En novembre 2010 Jean Sudarovich (*) a choisi une photo familiale : deux garçonnets s’apprêtent à partir en virée sur une auto-tamponneuse, sous les yeux d’une fillette et d’une femme qui se penche sur eux (**). Le texte tente d’interpréter le monde à travers les sens et la sensibilité du chien qui regarde, inquiet.

A ses pieds

Il a plu, et les vêtements sentent plus fort : la laine du manteau d’Elle prend une odeur âcre, le coton pourtant neuf du blouson de PetiteElle sent le pas lavé. Les étincelles tombent du plafond grillagé avec un parfum métallique fruité. PetitLui et PlusPetitLui, aux cheveux toujours odorants comme des marrons chauds, se mettent en piste. PetitLui se concentre sur son volant, PlusPetitLui sur son état de passager-spectateur. Elle se penche, maternante. Ce petit départ autonome présage de plus grands, où on ne voudra plus de ses conseils. PetiteElle joue les indifférentes devant leur audace. Lui, mon Maître, chef de cette meute familiale, nous prend en photo, pour dans vingt ans. Moi, je regarde, un lointain grognement d’inquiétude dans ma gorge. Je pourrais m’agiter, protester, énerver tout le monde, mais Lui me voit, et je tiens l’anxiété en laisse, comme il me tient souvent.

Je vois, mais avant tout je sens. Dans ma vie je sens qui c’est et où il a été. Je sais dans quels magasins Elle est allée faire ses courses. Ah, quand elle rapporte la boucherie à la maison sur ses pieds, j’en ai les pattes qui tremblotent.

« Tu m’aimes ? » me demande souvent PetiteElle, me tenant le nez à deux doigts du sien. Non, je suis un chien, je n’aime pas. J’idolâtre. Lorsque PetitsEux reviennent de l’école, mon corps entre en transe. Je suis derviche tourneur. A travers PetitsEux, je suis en présence du grand Sacré.
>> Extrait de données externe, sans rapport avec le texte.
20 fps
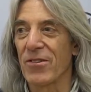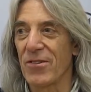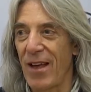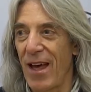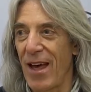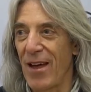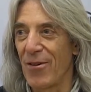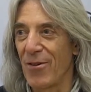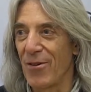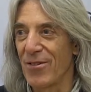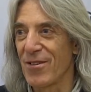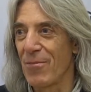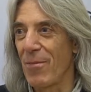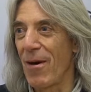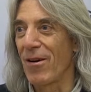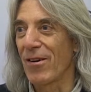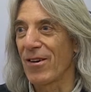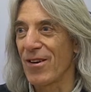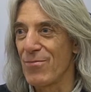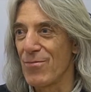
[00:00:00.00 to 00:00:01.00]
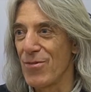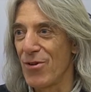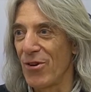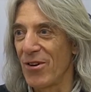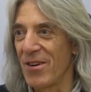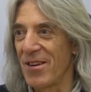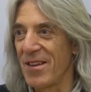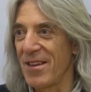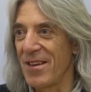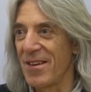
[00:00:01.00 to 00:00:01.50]
standards about
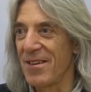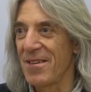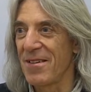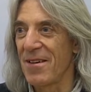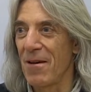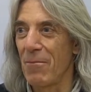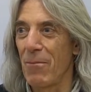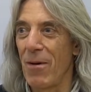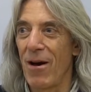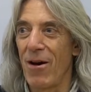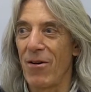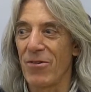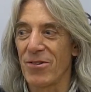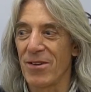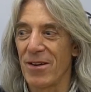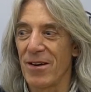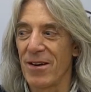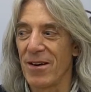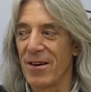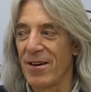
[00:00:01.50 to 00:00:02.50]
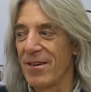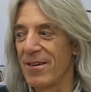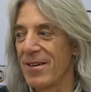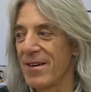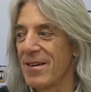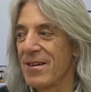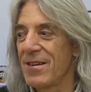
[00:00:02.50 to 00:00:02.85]
community, about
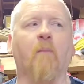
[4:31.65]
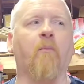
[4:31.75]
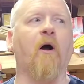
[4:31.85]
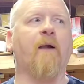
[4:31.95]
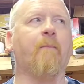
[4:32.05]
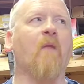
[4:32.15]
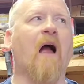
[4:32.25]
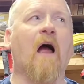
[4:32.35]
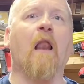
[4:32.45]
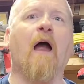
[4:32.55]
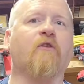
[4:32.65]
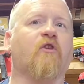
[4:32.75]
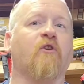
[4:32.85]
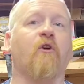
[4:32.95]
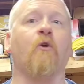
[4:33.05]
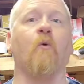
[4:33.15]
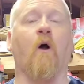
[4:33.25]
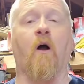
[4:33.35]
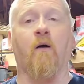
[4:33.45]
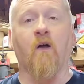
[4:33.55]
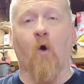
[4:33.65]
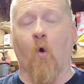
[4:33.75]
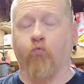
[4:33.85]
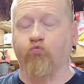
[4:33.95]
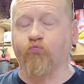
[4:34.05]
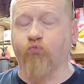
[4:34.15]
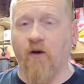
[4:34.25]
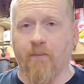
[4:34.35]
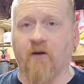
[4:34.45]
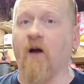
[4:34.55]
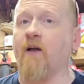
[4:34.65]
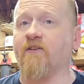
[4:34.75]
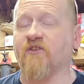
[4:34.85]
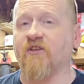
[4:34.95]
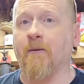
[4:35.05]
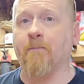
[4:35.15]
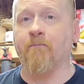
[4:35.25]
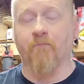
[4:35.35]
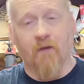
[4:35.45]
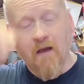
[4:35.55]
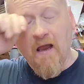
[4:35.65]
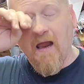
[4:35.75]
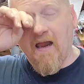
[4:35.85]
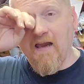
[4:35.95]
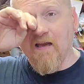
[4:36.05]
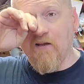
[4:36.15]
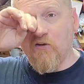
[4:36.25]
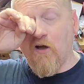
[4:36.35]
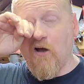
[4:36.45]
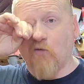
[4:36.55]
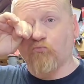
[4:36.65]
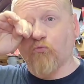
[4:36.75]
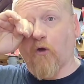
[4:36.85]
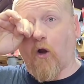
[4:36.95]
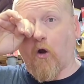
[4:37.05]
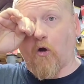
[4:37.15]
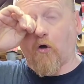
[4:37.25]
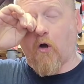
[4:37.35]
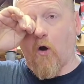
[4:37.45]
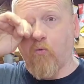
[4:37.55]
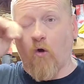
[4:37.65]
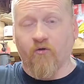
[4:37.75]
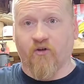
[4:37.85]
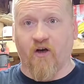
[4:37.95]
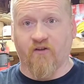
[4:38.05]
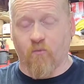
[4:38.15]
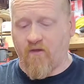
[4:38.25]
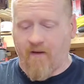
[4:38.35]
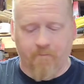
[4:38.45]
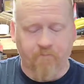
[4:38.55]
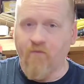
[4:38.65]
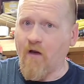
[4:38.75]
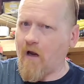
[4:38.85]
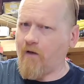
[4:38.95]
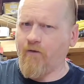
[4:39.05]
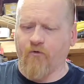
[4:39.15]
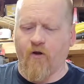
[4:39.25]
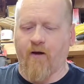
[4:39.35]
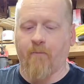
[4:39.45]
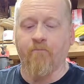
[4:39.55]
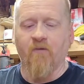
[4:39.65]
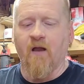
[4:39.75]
But I like to do rip cuts and cross cuts with it. I love doing it.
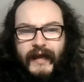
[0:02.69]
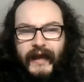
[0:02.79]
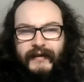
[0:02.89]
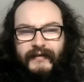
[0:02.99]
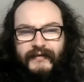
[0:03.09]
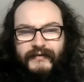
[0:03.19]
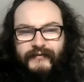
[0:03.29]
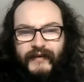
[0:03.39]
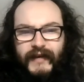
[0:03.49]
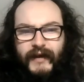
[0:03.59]
and in this
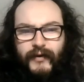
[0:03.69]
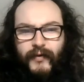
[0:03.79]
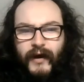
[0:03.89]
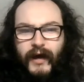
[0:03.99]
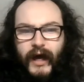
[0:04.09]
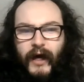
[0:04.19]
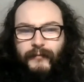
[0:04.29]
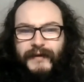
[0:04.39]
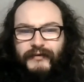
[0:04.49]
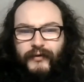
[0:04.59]
video
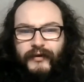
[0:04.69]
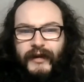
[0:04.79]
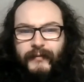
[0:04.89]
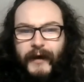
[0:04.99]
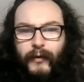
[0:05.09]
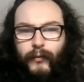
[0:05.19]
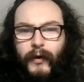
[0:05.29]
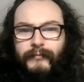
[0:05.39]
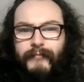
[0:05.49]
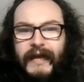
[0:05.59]
I'll be talking about
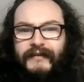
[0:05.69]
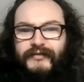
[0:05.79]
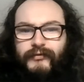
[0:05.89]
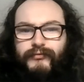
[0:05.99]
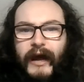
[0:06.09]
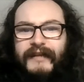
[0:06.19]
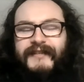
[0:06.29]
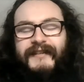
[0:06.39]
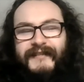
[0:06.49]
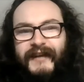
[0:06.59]
what makes a
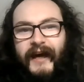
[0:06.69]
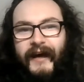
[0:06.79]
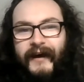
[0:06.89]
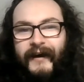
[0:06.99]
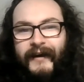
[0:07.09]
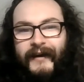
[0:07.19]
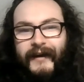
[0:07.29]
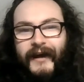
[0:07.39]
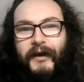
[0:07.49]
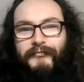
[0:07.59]
rising star
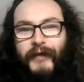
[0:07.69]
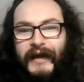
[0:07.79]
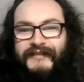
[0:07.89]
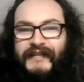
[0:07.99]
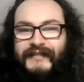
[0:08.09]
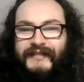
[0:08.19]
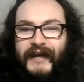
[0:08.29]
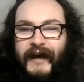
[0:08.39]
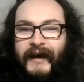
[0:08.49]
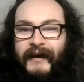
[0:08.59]
a rising
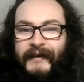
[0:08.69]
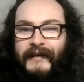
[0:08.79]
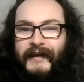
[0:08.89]
star,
Le soir, Elle me caresse la tête sous le livre qu’elle lit, et je suis presque apaisé. La menace s’estompe. Avant de vivre ici, j’étais ailleurs. Les souvenirs, connais pas, mais ce pied qui me cognait, me soulevait en l’air, me tambourinait par terre, fait partie des circuits de mon cerveau. Toute la tendresse du monde ne l’extirpera pas. Parfois, seul, PetitLui lève le pied vers moi, rien de plus, pour le plaisir interdit de me voir m’aplatir, tête entre les pattes, un couinement aigu sortant de ma gueule. Puis il me gratte la tête, soulève mes oreilles pour faire de moi un toutou de dessin animé, les laisse tomber et met son visage, le savon du matin le parfumant encore, dans mes poils soyeux.

Quand je renifle, tout est sensible, aussi bien au présent qu’à l’avenir. Je hume PetitsEux grandis, chacun dans sa vie d’adulte. Les succès, des triomphes même, les échecs, cuisants même, les pâmoisons et les sècheresses. PetiteElle, ce ne sera pas facile, ses engagements intrépides qui vacilleront. PetitLui, oui, il restera l’aîné. PlusPetitLui, qui l’aurait crû, lui si réservé ? Lui et Elle, je les sens prendre la grâce et la charge des années, alors que je serai depuis longtemps enterré entre les racines du pommier.

Demain Lui et moi, rentrés de ces manèges de samedi, nous irons à la chasse. Fini de rigoler, je suis un professionnel. Je fais mon métier. PetitsEux et Elle ne sont plus dans mon paysage, leurs odeurs rangées jusqu’au lendemain. Car là, je ne suis plus animal domestique, je suis chien espagnol, conquistador sous les ordres de son Pizarro. Je suis obéissance. Je suis attention. Je suis assermenté.

Lui tire. De volant, l’oiseau devient tombant, puis couchant. J’attends, nerfs tendus, l’ordre de Lui. Et je pars, dans les herbes, dans la boue, dans l’eau. J’atteins la bête qui bat ses ailes couvertes de sang dans l’espoir de replaner en haut. Je ne m’excite que pour l’attraper, puis je le tiens avec la douceur pour laquelle je suis sélectionné depuis des siècles.

Je rapporte le gibier, traversé encore d’un spasme emplumé. Je le pose aux pieds de Lui. Je meurs, je renais.

Denis Mahaffey, nov. 2010


(*) Décédé en 2017.
(**) Les visages ont été floutés pour cette republication.